Revolution: Kugelgasbehälter fürs Wohnen?
Im hinteren der beiden ehemaligen Flüssiggastanks könnte
Wohnraum
entstehen
Foto: Benedikt Kraft
Revolution! Da versucht einer, das „Wohnen in der Kugel“ zu realisieren und er scheitert am System. Eigentümerin und sogar der Denkmalschutz sind mit einem Umbau einverstanden, aber die genehmigungszuständige Stadt verweigert: Wohnen ist an dieser Stelle nicht vorgesehen.
Aber von Anfang an. Eine Kugel ist – statisch gesehen – ein idealer, weil sehr stabiler Körper. Man braucht nicht viel Wandstärke, um eine Kugel standfest zu machen.

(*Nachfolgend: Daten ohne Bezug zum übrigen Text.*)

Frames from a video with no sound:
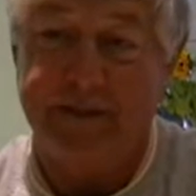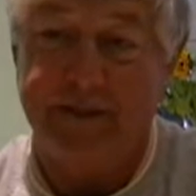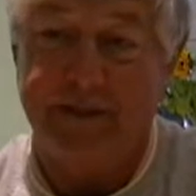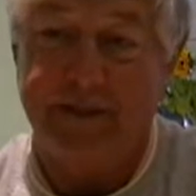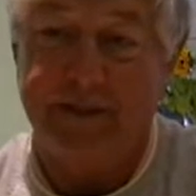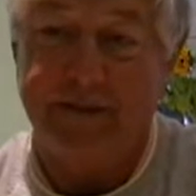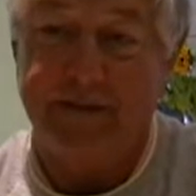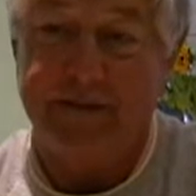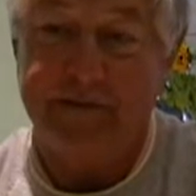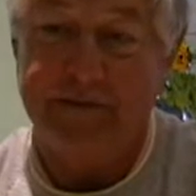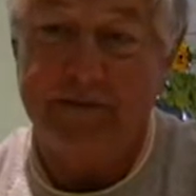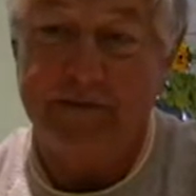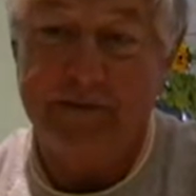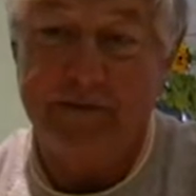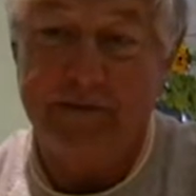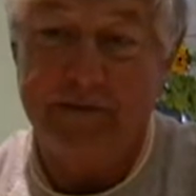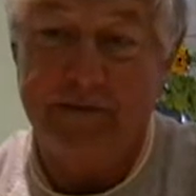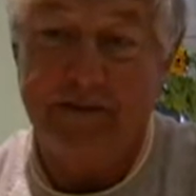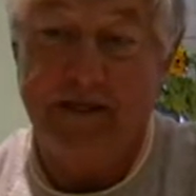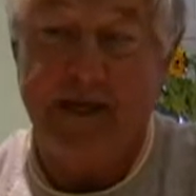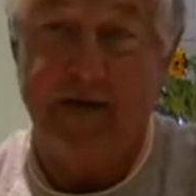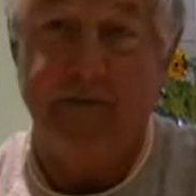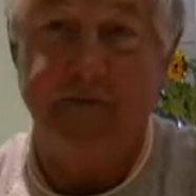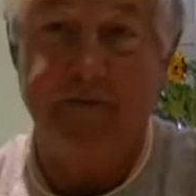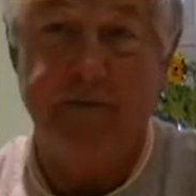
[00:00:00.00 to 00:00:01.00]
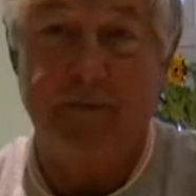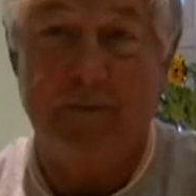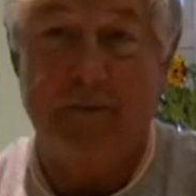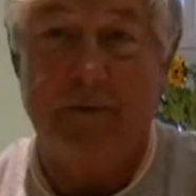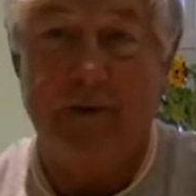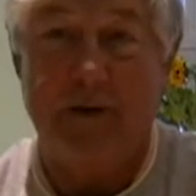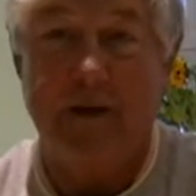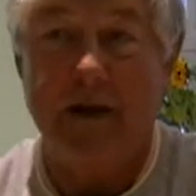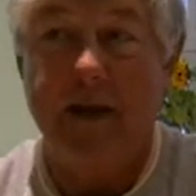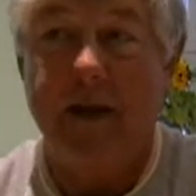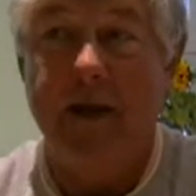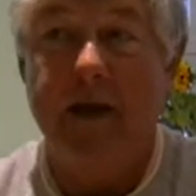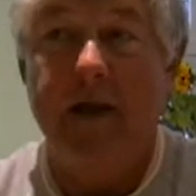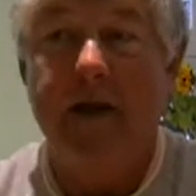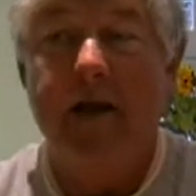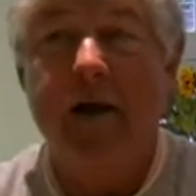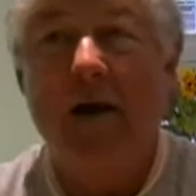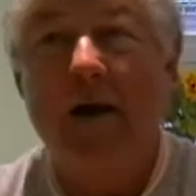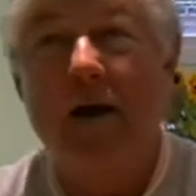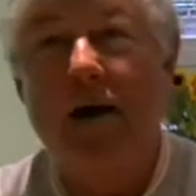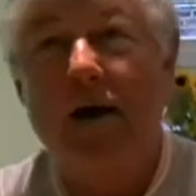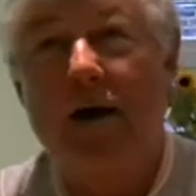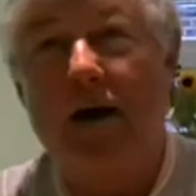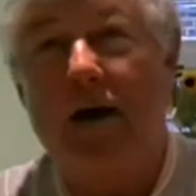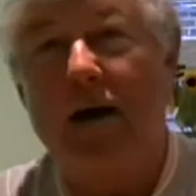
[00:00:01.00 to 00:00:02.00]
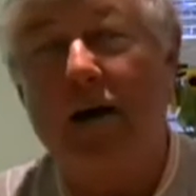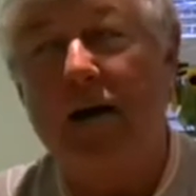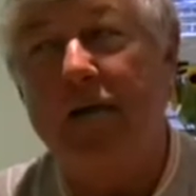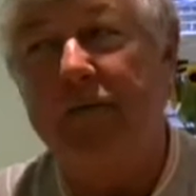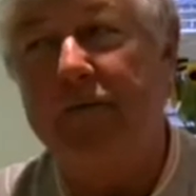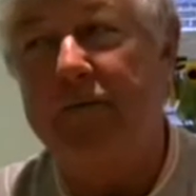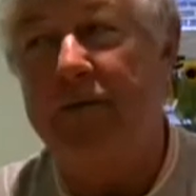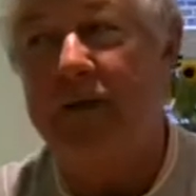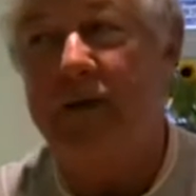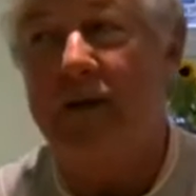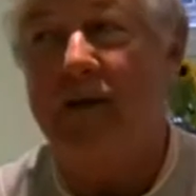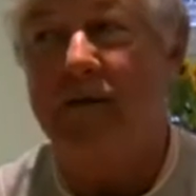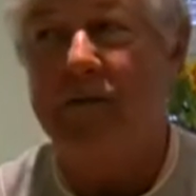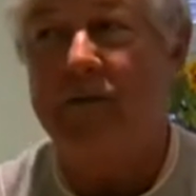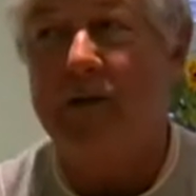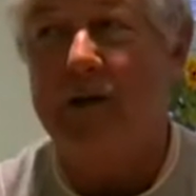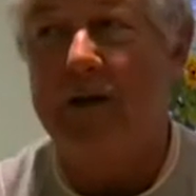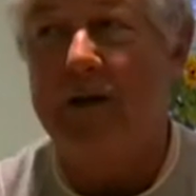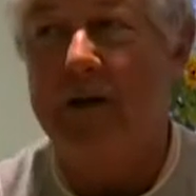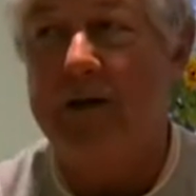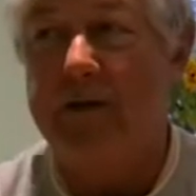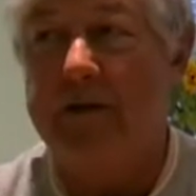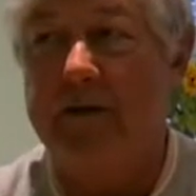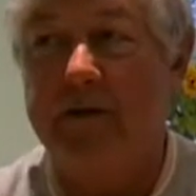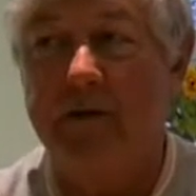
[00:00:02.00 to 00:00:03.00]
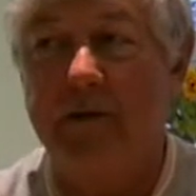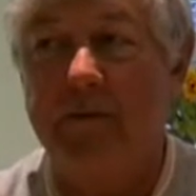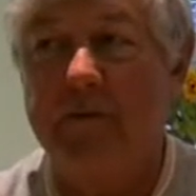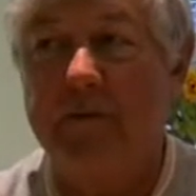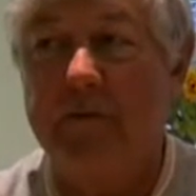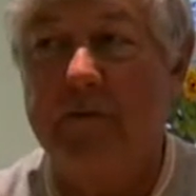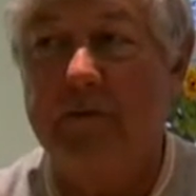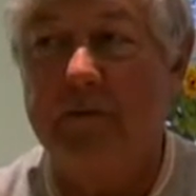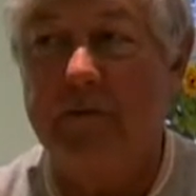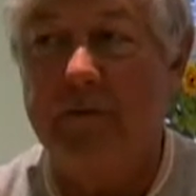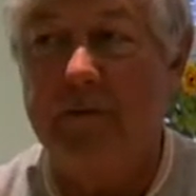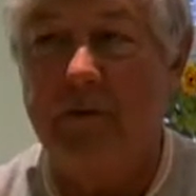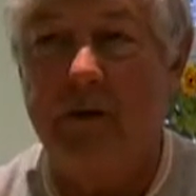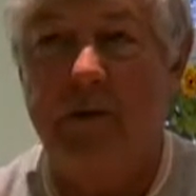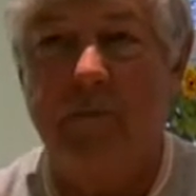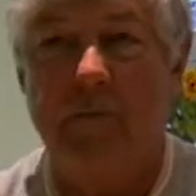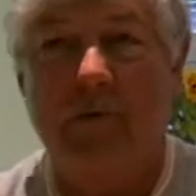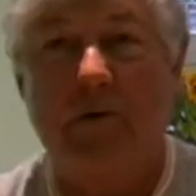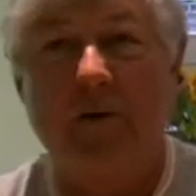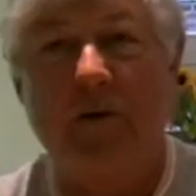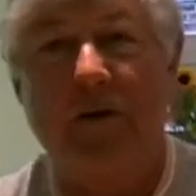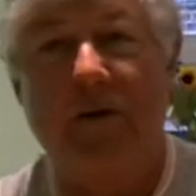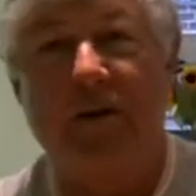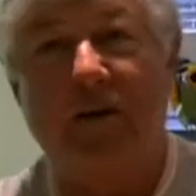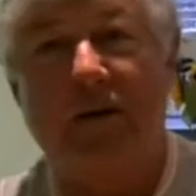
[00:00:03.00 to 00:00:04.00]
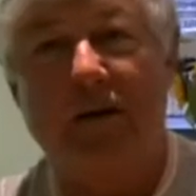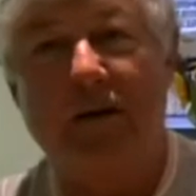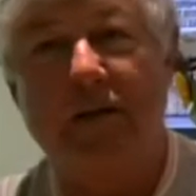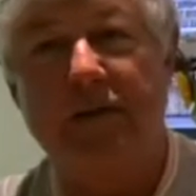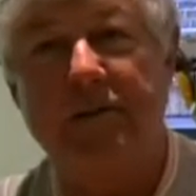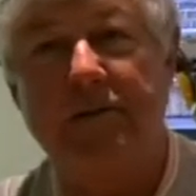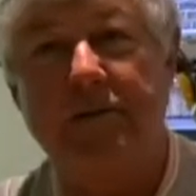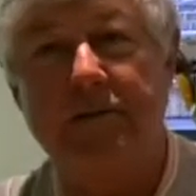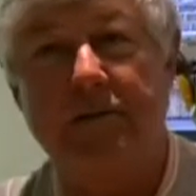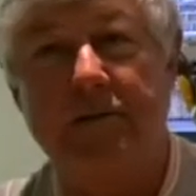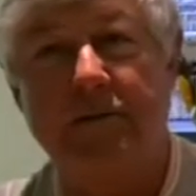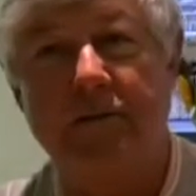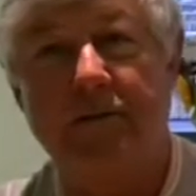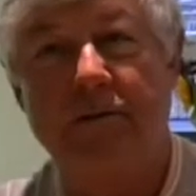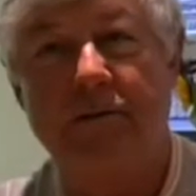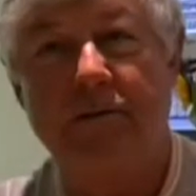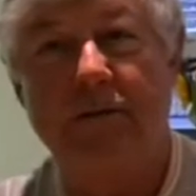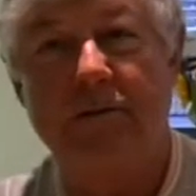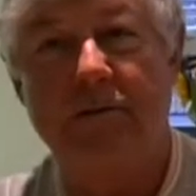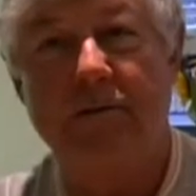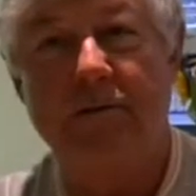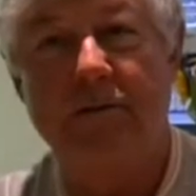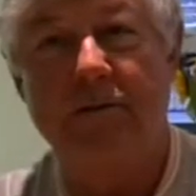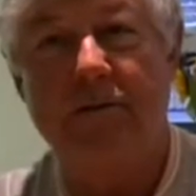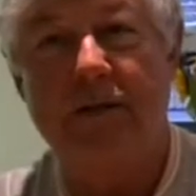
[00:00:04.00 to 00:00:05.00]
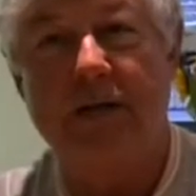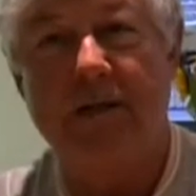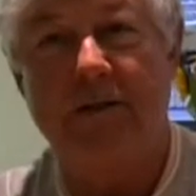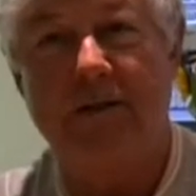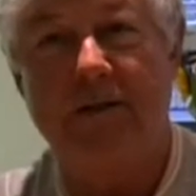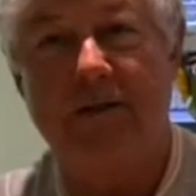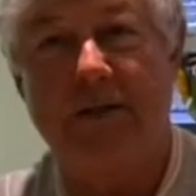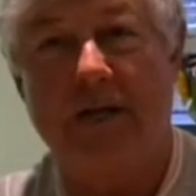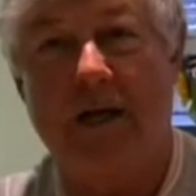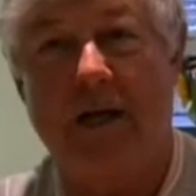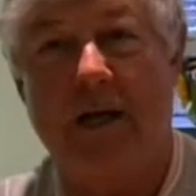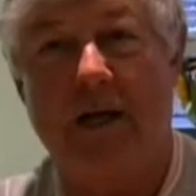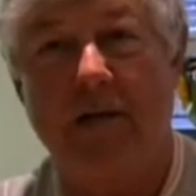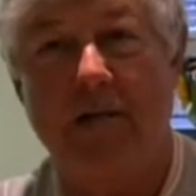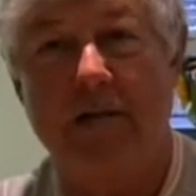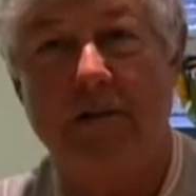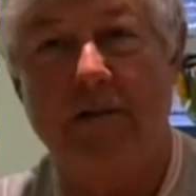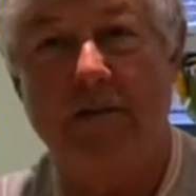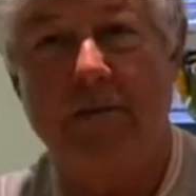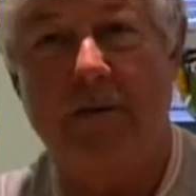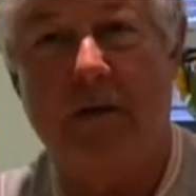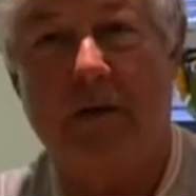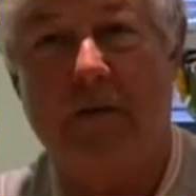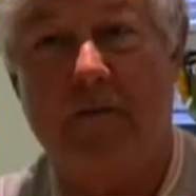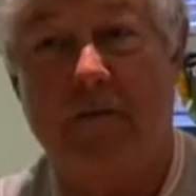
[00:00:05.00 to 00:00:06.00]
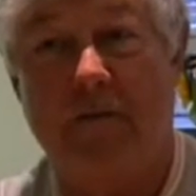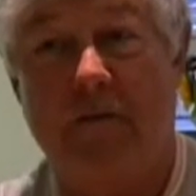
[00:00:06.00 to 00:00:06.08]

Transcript: So that was I don't think I really thought I'm good at this as such.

Andererseits wohnen wir wohl deshalb nicht massenhaft in Kugeln, weil in ihnen zuviele Kreissegemente – vertikal wie horizontal – das Aufstellen von Wohnzimmerschränken erschwert. Flächeneffizienz kämpft hier mit Hüllflächeneffizienz und erstere hat das ökonomisch bestimmte Rennen gewonnen. Und so steht das, was der Franzose Claude-Nicolas Ledoux mit seinem „Projet de maison de gardes agricoles pour le parc de Mauperthuis“ 1789 publizierte, paradigmatisch für den allerdings umstrittenen Begriff der „Revolutionsarchitektur“.
Aber vielleicht muss man auch kein Revolutionär sein, sondern einfach Architekt mit Fantasie und dem Willen, aus dem Vorhandenen das Meiste zu machen. So aktuell der emeritierte, aber immer noch sehr aktive Prof. Dr.-Ing. Axel Pfeil, der an seinem Wohnort Bielefeld zwei Gastanks (Hochdruck-Kugelgasbehälter) entdeckte, der eine mit dem Baujahr 1932, der andere 30 Jahre jünger. Letzterer erschien dem Architekten für den Umbau in ein Wohnhaus geeignet, der erste hat eine höhere Schutzwürdigkeit – da als Ingenieurbauwerk mit besonderer Entwicklungs- und Fertigungsgeschichte bauhistorisch wertvoller (s. a.: Der Hochdruck-Kugelgasbehälter in Bethel, Sonderdruck aus „Der Bauingenieur”, 1935).
So schlägt er für die kleinere Kugel vor, auf drei Ebenen zehn Einraumwohnungen mit insgesamt ca. 340 m² Wohnfläche für Studenten zu realisieren. Eigentümerin, die Bethel-Stiftung, und der Denkmalschutz hatten schon zugestimmt, doch das Umweltamt verweigert eine Genehmigung, dem Architekten ging bereits ein negativer Vorbescheid zu.
Seitdem die Tanks 1975 vom Netz genommen wurden, stehen sie nutzlos im landschaftlich idyllischen, aber durchaus auch wohnlich genutzten „Quellental“, so heißt der Zipfel Grundstück, der das weitläufige Bethel-Gelände nach Osten hin in Richtung Teutoburger Wald abschließt.
Die Geschichte scheint am Ende zu sein. Wieder eine Kugelarchitektur, die zu nichts führt außer dazu, zu schauen, wo man brachliegendes Potential für eine gute Sache heben könnte. Gerade das sich verweigernde Umweltamt müsste doch erkennen, dass Bauvorhaben dieser Art beinahe perfekter Umwelt-/Klima-/Gemeinschaftsschutz sein können. Wir bleiben dran. Be. K.